BEGIN
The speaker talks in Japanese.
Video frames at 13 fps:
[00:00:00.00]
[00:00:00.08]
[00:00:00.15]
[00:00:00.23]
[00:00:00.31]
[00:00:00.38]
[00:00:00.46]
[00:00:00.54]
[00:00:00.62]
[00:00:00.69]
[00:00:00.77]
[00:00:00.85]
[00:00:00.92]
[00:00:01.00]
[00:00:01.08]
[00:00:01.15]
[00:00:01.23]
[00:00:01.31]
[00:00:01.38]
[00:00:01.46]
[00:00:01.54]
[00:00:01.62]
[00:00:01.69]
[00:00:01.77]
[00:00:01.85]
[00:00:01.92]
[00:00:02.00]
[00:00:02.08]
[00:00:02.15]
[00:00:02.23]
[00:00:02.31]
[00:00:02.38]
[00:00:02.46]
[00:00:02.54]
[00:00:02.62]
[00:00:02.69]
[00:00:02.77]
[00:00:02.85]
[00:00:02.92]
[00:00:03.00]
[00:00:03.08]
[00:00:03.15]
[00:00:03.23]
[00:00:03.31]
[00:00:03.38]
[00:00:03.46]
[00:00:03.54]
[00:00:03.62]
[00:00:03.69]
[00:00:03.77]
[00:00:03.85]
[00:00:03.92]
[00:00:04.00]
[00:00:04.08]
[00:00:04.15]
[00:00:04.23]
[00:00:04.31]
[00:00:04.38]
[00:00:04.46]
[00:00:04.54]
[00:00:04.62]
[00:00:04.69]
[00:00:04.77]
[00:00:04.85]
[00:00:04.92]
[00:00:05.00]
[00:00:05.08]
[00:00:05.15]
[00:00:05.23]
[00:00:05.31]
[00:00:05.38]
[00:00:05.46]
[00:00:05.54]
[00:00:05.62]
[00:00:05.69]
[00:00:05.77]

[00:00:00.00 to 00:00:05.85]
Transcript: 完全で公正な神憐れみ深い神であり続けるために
END
Exercise aim
Output the listing exactly, from first line to last.

Result
The speaker talks in Japanese.
Video frames at 13 fps:
[00:00:00.00]
[00:00:00.08]
[00:00:00.15]
[00:00:00.23]
[00:00:00.31]
[00:00:00.38]
[00:00:00.46]
[00:00:00.54]
[00:00:00.62]
[00:00:00.69]
[00:00:00.77]
[00:00:00.85]
[00:00:00.92]
[00:00:01.00]
[00:00:01.08]
[00:00:01.15]
[00:00:01.23]
[00:00:01.31]
[00:00:01.38]
[00:00:01.46]
[00:00:01.54]
[00:00:01.62]
[00:00:01.69]
[00:00:01.77]
[00:00:01.85]
[00:00:01.92]
[00:00:02.00]
[00:00:02.08]
[00:00:02.15]
[00:00:02.23]
[00:00:02.31]
[00:00:02.38]
[00:00:02.46]
[00:00:02.54]
[00:00:02.62]
[00:00:02.69]
[00:00:02.77]
[00:00:02.85]
[00:00:02.92]
[00:00:03.00]
[00:00:03.08]
[00:00:03.15]
[00:00:03.23]
[00:00:03.31]
[00:00:03.38]
[00:00:03.46]
[00:00:03.54]
[00:00:03.62]
[00:00:03.69]
[00:00:03.77]
[00:00:03.85]
[00:00:03.92]
[00:00:04.00]
[00:00:04.08]
[00:00:04.15]
[00:00:04.23]
[00:00:04.31]
[00:00:04.38]
[00:00:04.46]
[00:00:04.54]
[00:00:04.62]
[00:00:04.69]
[00:00:04.77]
[00:00:04.85]
[00:00:04.92]
[00:00:05.00]
[00:00:05.08]
[00:00:05.15]
[00:00:05.23]
[00:00:05.31]
[00:00:05.38]
[00:00:05.46]
[00:00:05.54]
[00:00:05.62]
[00:00:05.69]
[00:00:05.77]

[00:00:00.00 to 00:00:05.85]
Transcript: 完全で公正な神憐れみ深い神であり続けるために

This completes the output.